Dataset entries
= Beginning of Section =
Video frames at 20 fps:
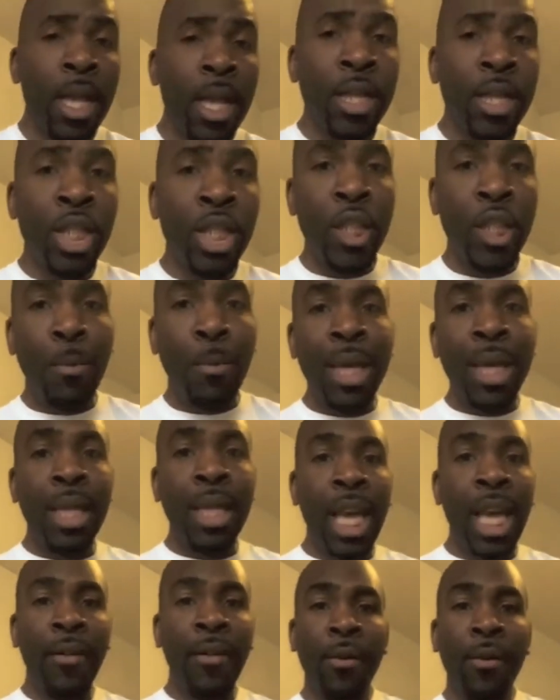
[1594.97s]
She's been
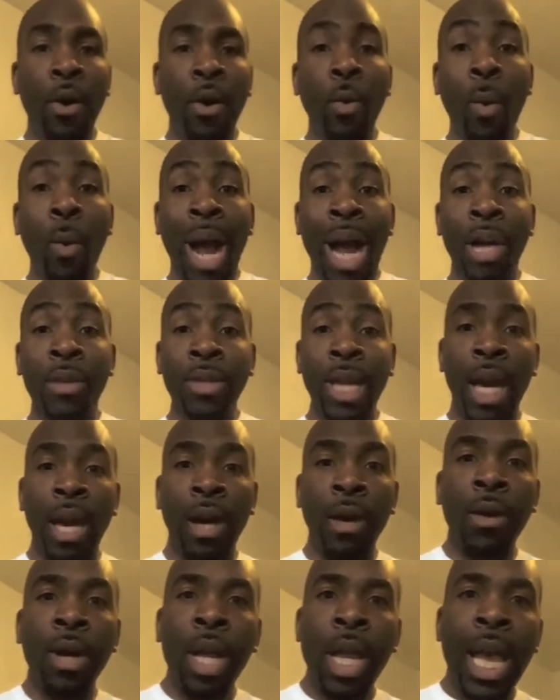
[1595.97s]
there for a while
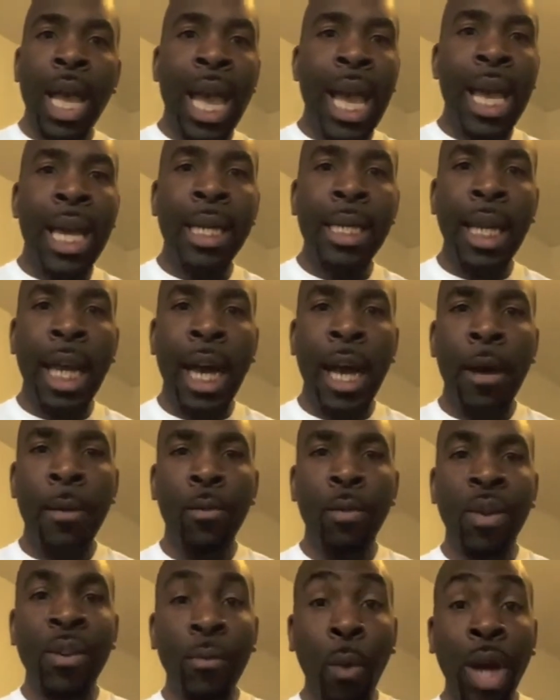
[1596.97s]
now, and um,
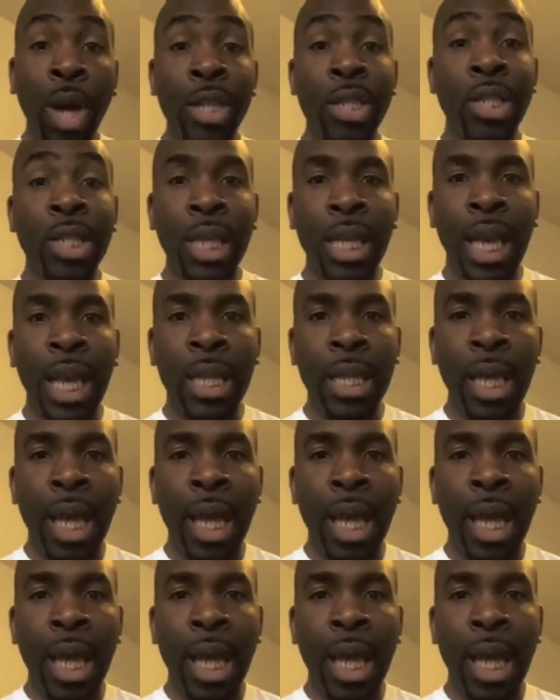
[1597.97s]
we've worked together.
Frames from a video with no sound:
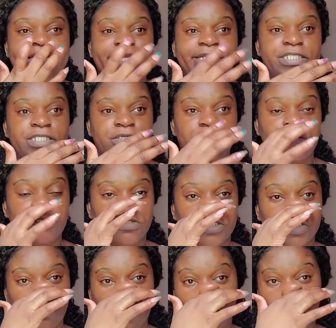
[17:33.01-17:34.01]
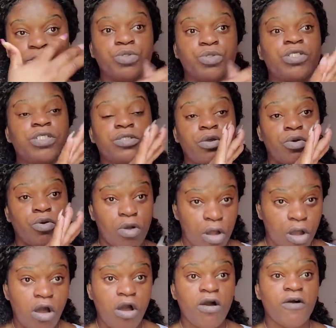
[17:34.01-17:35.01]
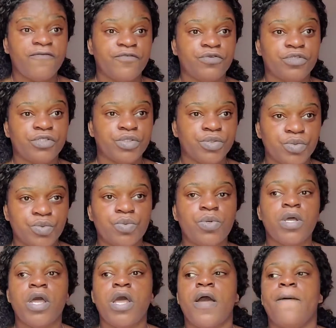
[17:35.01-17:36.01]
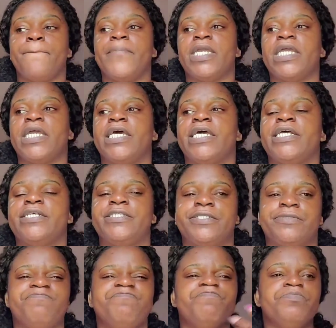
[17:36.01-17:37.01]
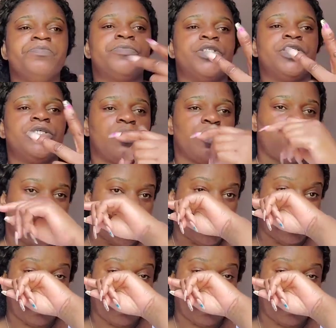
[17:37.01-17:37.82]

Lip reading: I got my nasal swab, which was awful too, because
= End of Section =
- [Task goal]: Copy out only the lines from the one containing "[17:34.01-17:35.01]" to the end of the entries, unchanged. Drop the pictures.

- [Answer for this exercise]:
[17:34.01-17:35.01]
[17:35.01-17:36.01]
[17:36.01-17:37.01]
[17:37.01-17:37.82]

Lip reading: I got my nasal swab, which was awful too, because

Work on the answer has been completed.